Los duendes no tenían ningún lugar donde esconderse.
Seguí el rastro de demonios afligidos. ¿O se dice demonios aflijidos? No me miren así. No acabé el instituto. Tal vez las diferentes conjugaciones del verbo se aprendían en el último año de lengua. Estaba seguro de que no lo había estudiado en primaria.
Me detuve y miré a mi alrededor como pude entre la luz cegadora y el agua que caía constante de los aspersores, tratando de captar hacia donde se dirigía Michael.
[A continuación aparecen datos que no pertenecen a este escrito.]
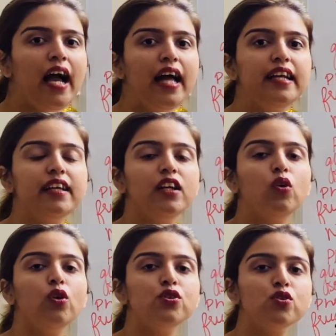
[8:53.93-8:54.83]
and it can
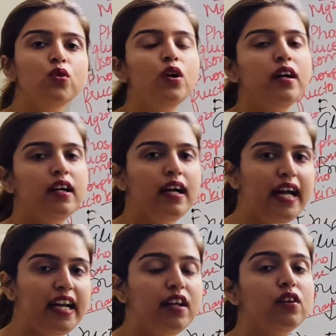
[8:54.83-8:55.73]
also
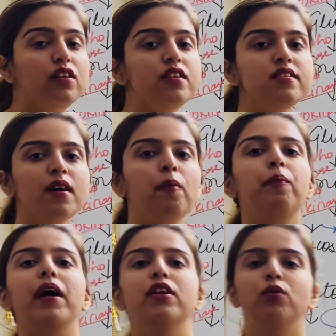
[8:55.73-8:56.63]
enter this
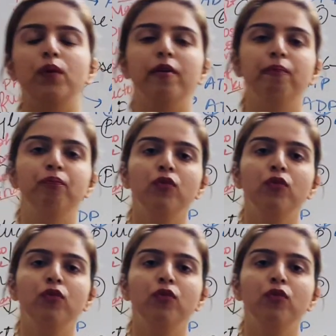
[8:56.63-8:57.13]
pathway.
Sentí una repentina vibración que se elevó rápidamente a través de las suelas de mis zapatos y luego un ruido sordo que acompañó a un segundo temblor idéntico. Me volví para colocarme frente a la parte delantera del edificio justo cuando vidrio, ladrillo y piedra explotaron en la puerta de entrada. Detrás de ella se levantó una vaga brisa, pero en cuanto lo que había detrás del velo penetró en el resplandor de Amoracchius y mi improvisada tormenta eléctrica, el hechizo falló y se desvaneció.
Los seis metros de alto y las cuatro o cinco toneladas de peso del Gran Hermano Bronco surgieron del velo.
Llevaba una armadura hecha de algún tipo de cristal translúcido y la espada en su mano era más larga que mi maldito coche. Abrió la boca y entre la cacofonía del combate no es que escuchara su rugido de batalla: lo sentí. Fue un sonido tan profundo y fuerte que parecía provenir de una maldita ballena.
—Oh, sí —murmuré—. La cosa se pone cada vez mejor.